Loading data graph with long time

RapidsAtHKUST / SubgraphMatching

In-Memory Subgraph Matching: An In-depth Study by Dr. Shixuan Sun and Prof. Qiong Luo

MIT License

149 stars 37 forks source link

Loading data graph with long time #9

Closed ShunyangLi closed 2 years ago

ShunyangLi commented 2 years ago

When I load the data graph, it loads more than 24 hours. The data graph has 6553594 vertices and 73141425 edges. I tried ceci and cfl algorithm.

Best, Shunyang

shixuansun commented 2 years ago

When I load the data graph, it loads more than 24 hours. The data graph has 6553594 vertices and 73141425 edges. I tried ceci and cfl algorithm.

Best, Shunyang

Thanks for your question.

When loading the graph, the program will build NLF filter to improve the pruning power. You can set OPTIMIZED_LABELED_GRAPH to 0 in config.h to disable the usage of NLF filter.

ShunyangLi commented 2 years ago

Hi shixuan,

I set the OPTIMIZED_LABELED_GRAPH to 0. And re-compile, but it seems like still not working. I loaded it again, 400 minutes have passed, but it's not over yet.

Best, Shunyang

shixuansun commented 2 years ago

Hi shixuan,

I set the OPTIMIZED_LABELED_GRAPH to 0. And re-compile, but it seems like still not working. I loaded it again, 400 minutes have passed, but it's not over yet.

Best, Shunyang

Could you please share the dataset with one drive so that I can repro the issue? Thanks.

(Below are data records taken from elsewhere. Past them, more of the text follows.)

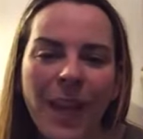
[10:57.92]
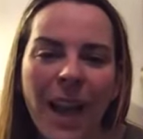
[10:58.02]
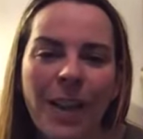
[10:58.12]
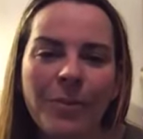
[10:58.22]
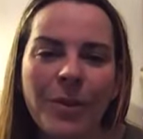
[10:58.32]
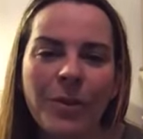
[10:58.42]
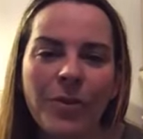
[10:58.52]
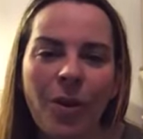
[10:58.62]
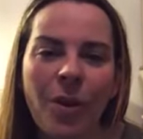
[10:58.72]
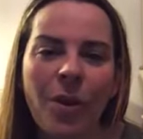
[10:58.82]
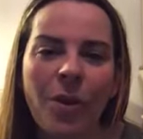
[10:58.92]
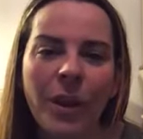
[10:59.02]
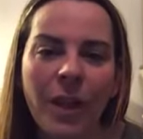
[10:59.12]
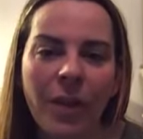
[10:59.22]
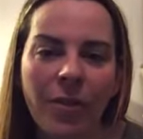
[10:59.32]
I am strong
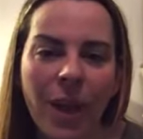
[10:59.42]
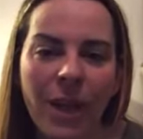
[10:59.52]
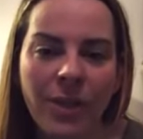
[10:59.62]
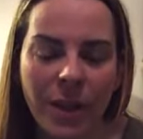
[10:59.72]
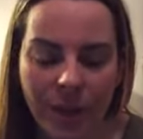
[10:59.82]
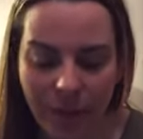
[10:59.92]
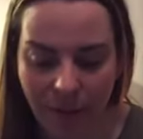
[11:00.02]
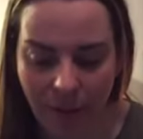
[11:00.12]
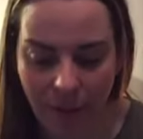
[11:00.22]
and courageous.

ShunyangLi commented 2 years ago

Hi shixuan,

Sorry about replying late. I just finished uploading the graph since the lab network speed is a little bit slow. This is google drive link: https://drive.google.com/drive/folders/1w5CkDh7KrZuXu-AVn6edervrWBZTrugi?usp=sharing

Best, Shunyang

shixuansun commented 2 years ago

Hi shixuan,

Sorry about replying late. I just finished uploading the graph since the lab network speed is a little bit slow. This is google drive link: https://drive.google.com/drive/folders/1w5CkDh7KrZuXu-AVn6edervrWBZTrugi?usp=sharing

Best, Shunyang

Hi Shunyang,

Well received. I will update you tomorrow. Thanks.

shixuansun commented 2 years ago

Hi Shunyang,

The issue is caused by the data graph format: the vertex ID in bipartite.graph is not continuous. For example, there is no vertex with ID "20448":

➜  unsw_dataset grep "v 20448 " bipartite.graph
➜  unsw_dataset grep "v 20447 " bipartite.graph
v 20447 26 15
➜  unsw_dataset grep "v 20449 " bipartite.graph
v 20449 11 6

You need to fill such holes in the data graph file.

Thanks.

ShunyangLi commented 2 years ago

Hi shixuan,

Many thanks for solving the questions.

Best, Shunyang